- [EXERCISE REQUIREMENTS]: The entries below are to be written out exactly, with no images included.

- [THE RECORDS]:

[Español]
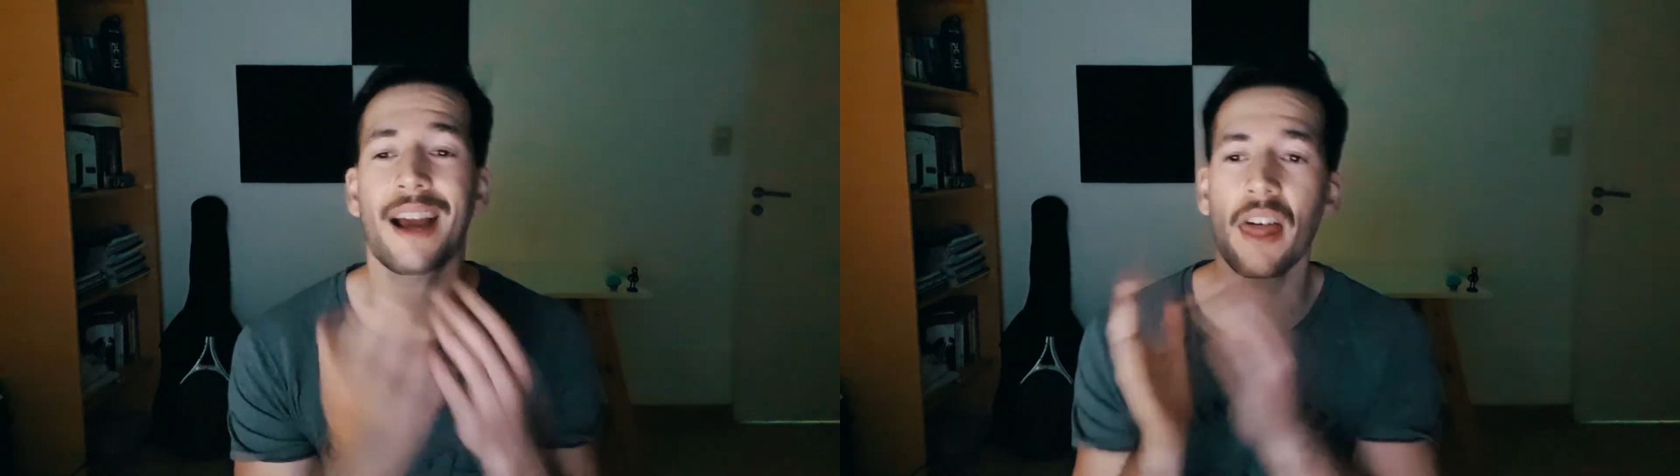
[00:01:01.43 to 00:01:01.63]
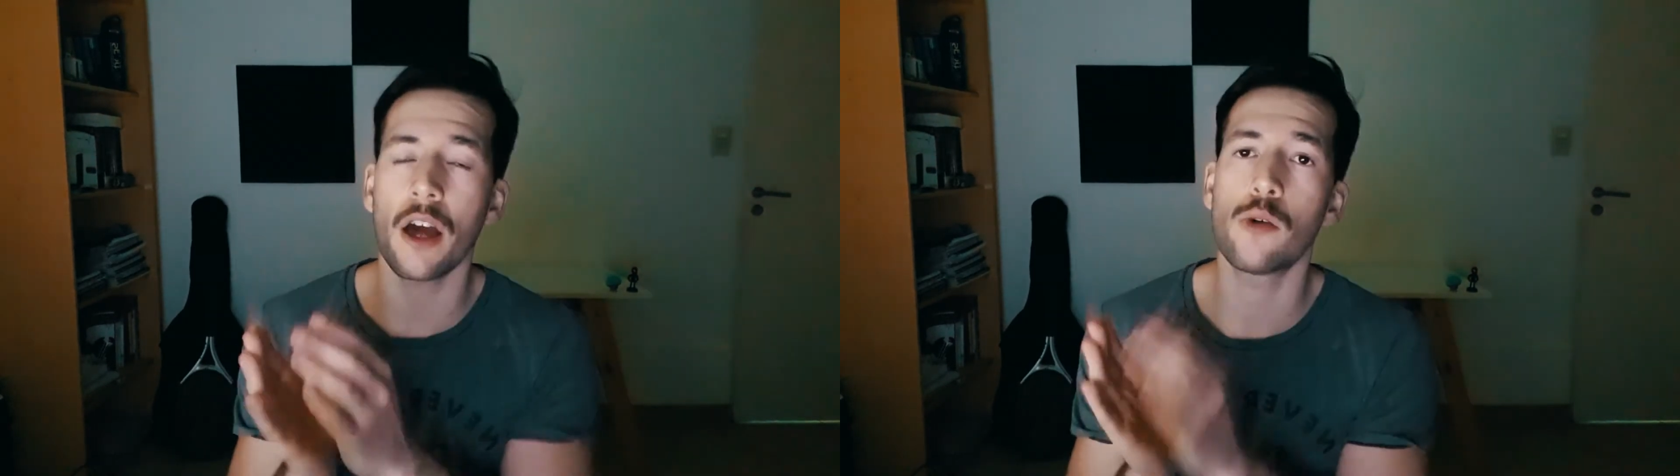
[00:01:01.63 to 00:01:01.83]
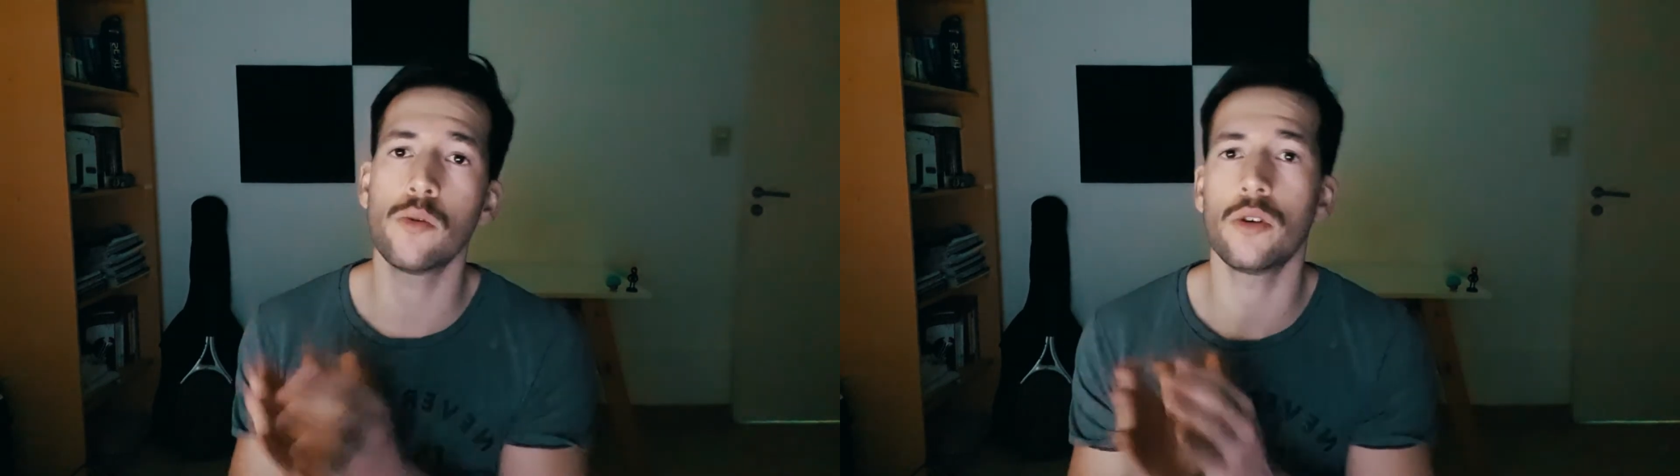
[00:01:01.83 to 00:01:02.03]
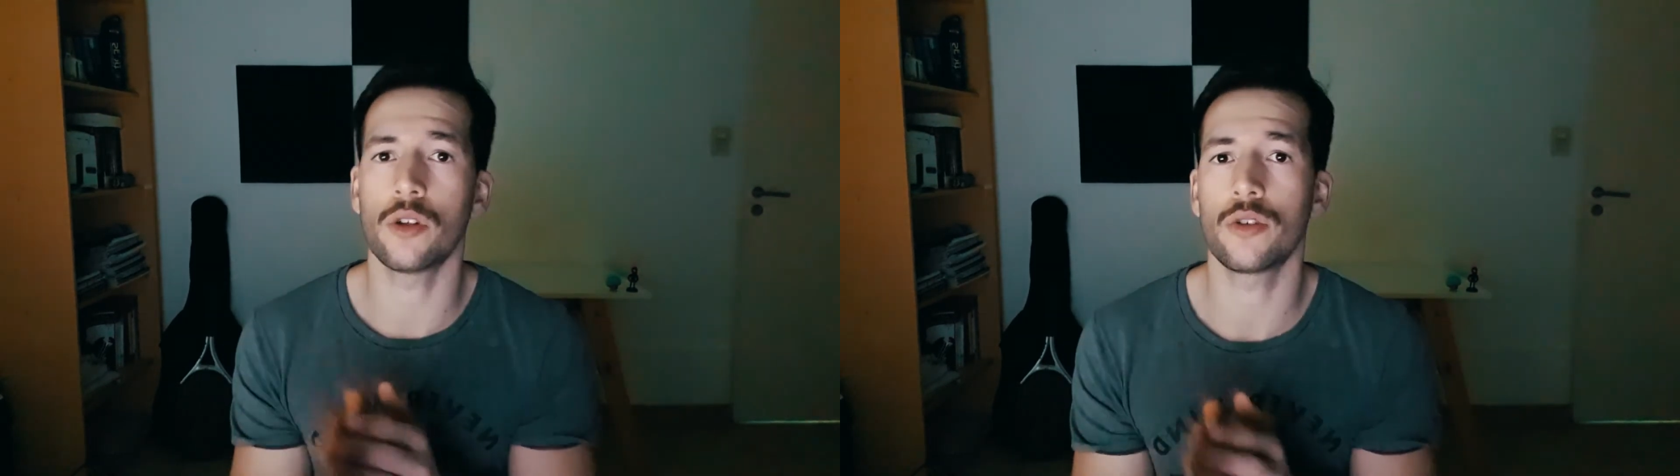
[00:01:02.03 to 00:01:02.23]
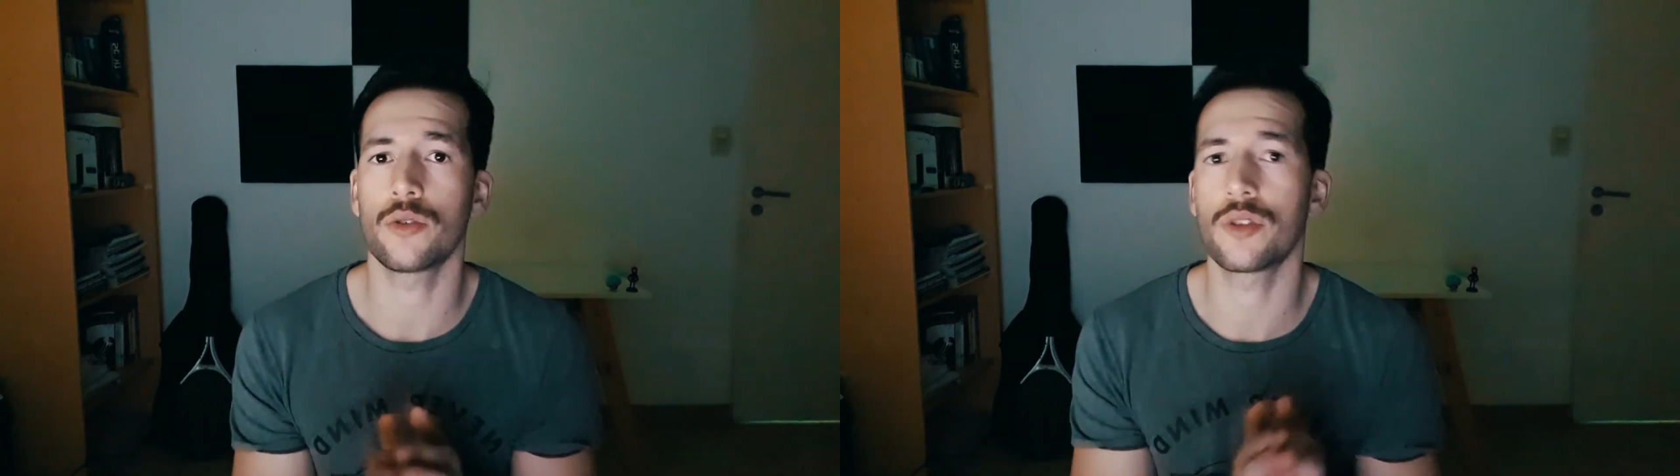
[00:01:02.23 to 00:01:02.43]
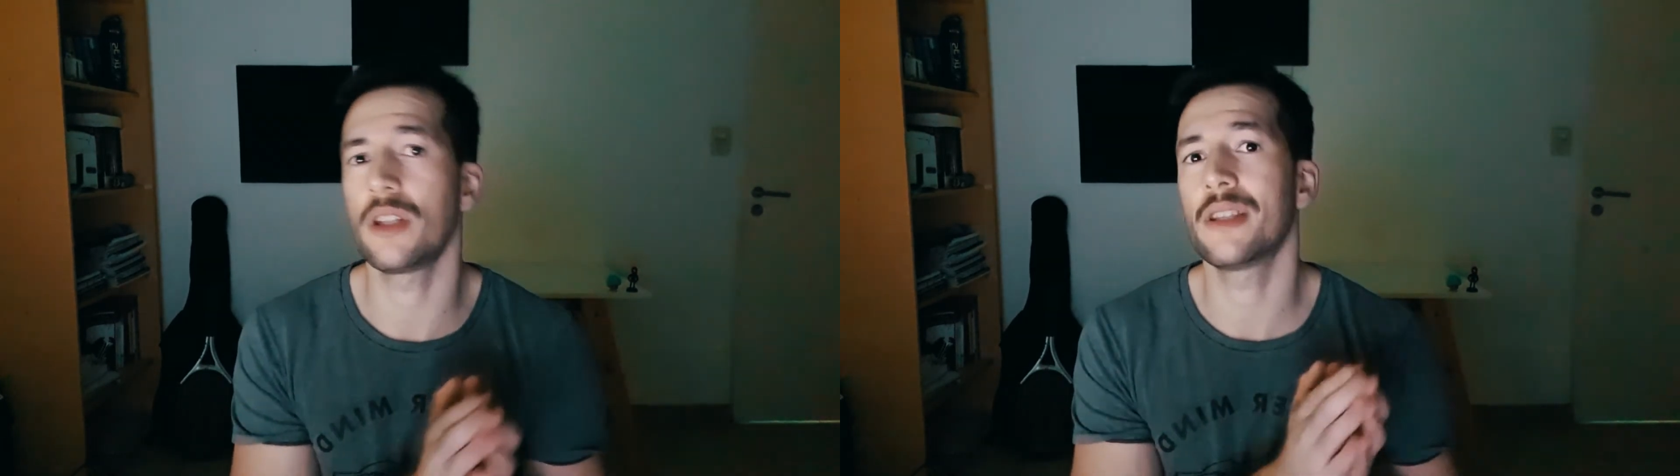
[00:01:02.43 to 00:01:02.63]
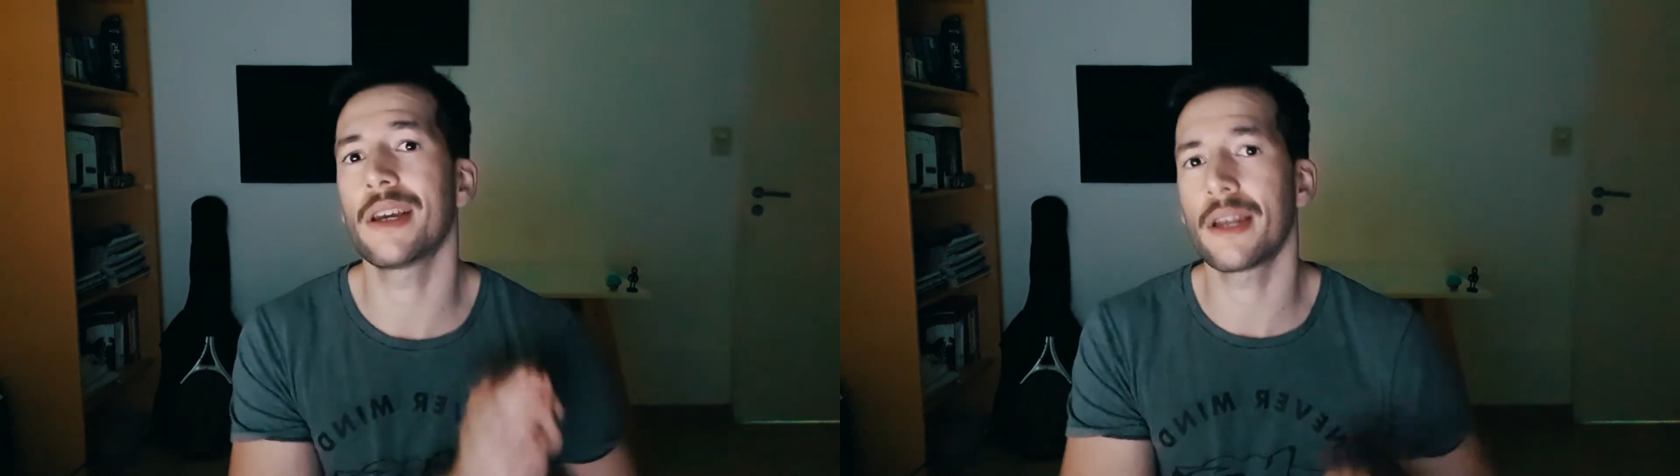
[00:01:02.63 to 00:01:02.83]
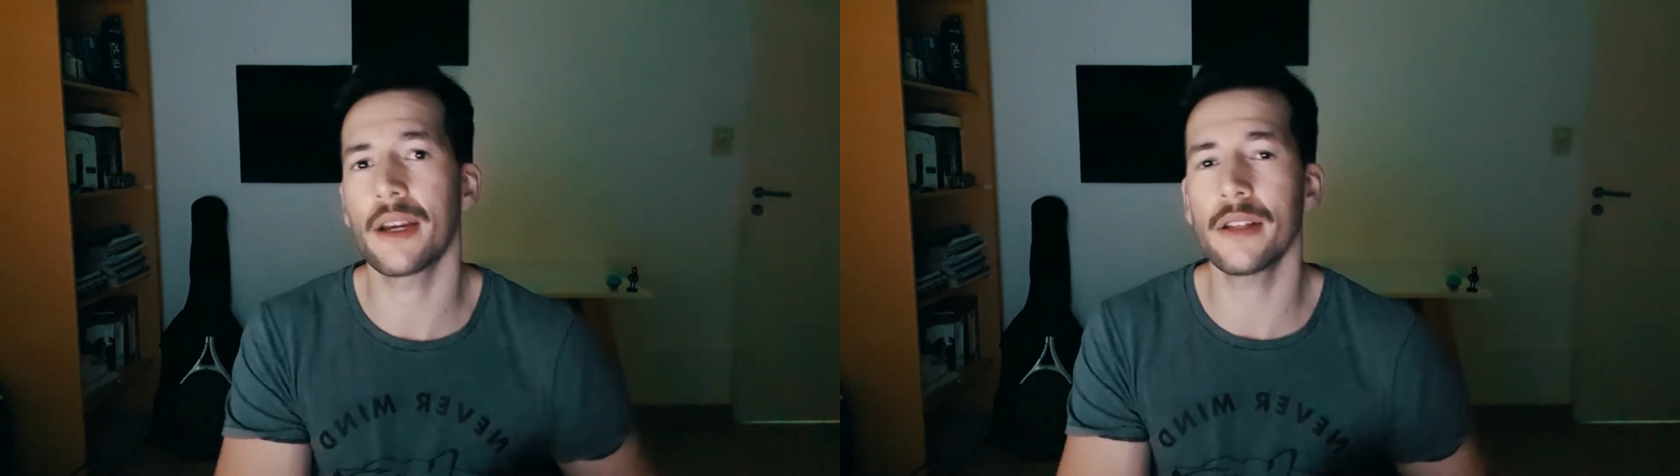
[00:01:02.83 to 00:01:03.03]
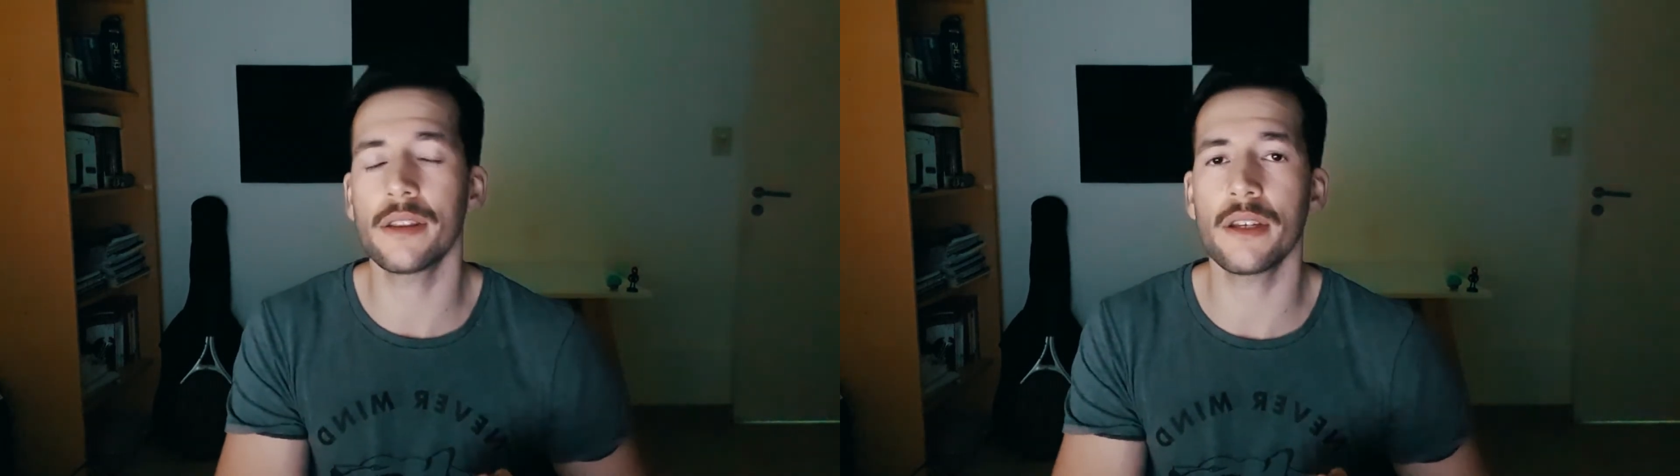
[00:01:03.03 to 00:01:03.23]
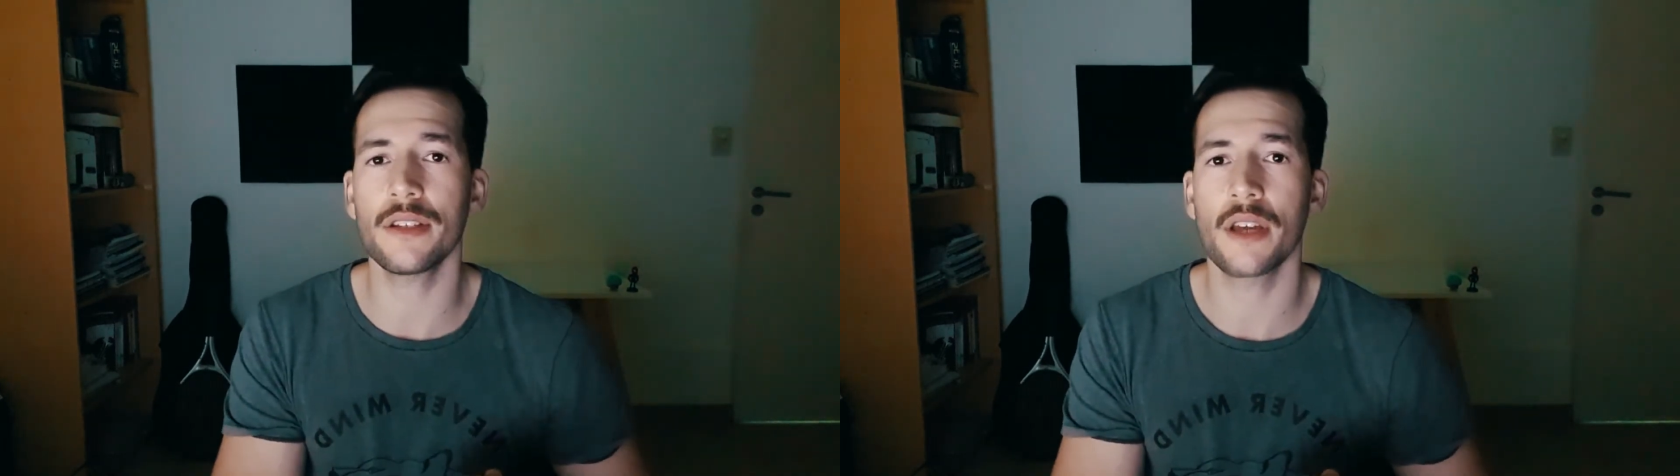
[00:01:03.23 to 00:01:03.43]
cada uno de sus
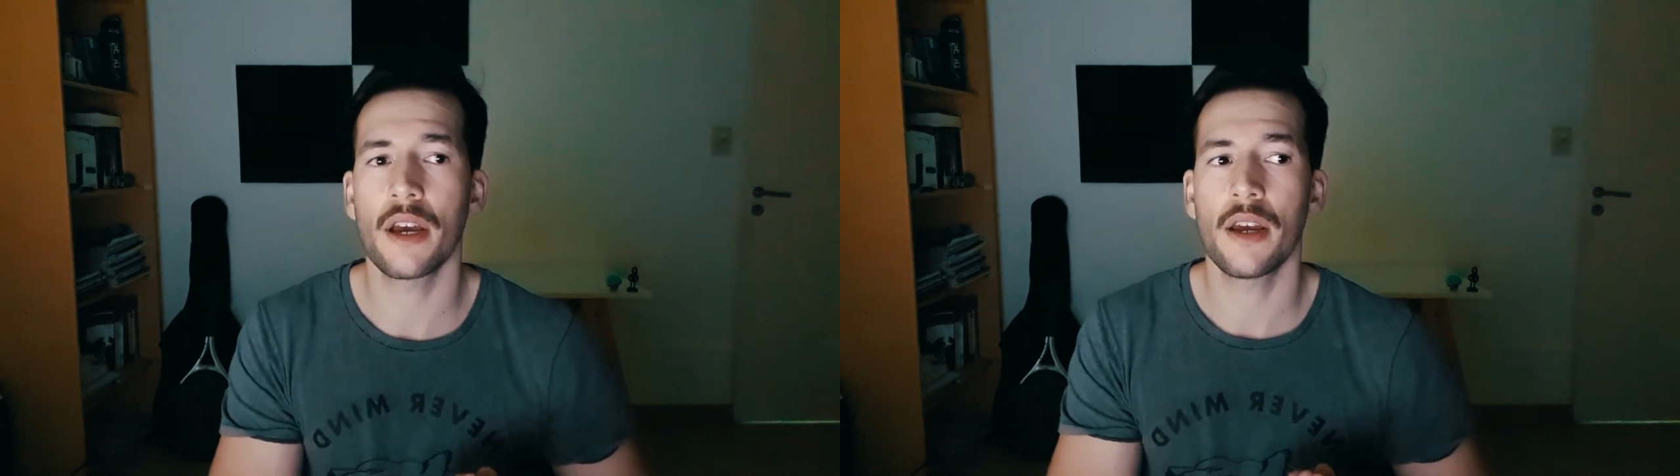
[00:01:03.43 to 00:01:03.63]
integrantes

- [EXERCISE SOLUTION]:
[Español]
[00:01:01.43 to 00:01:01.63]
[00:01:01.63 to 00:01:01.83]
[00:01:01.83 to 00:01:02.03]
[00:01:02.03 to 00:01:02.23]
[00:01:02.23 to 00:01:02.43]
[00:01:02.43 to 00:01:02.63]
[00:01:02.63 to 00:01:02.83]
[00:01:02.83 to 00:01:03.03]
[00:01:03.03 to 00:01:03.23]
[00:01:03.23 to 00:01:03.43]
cada uno de sus
[00:01:03.43 to 00:01:03.63]
integrantes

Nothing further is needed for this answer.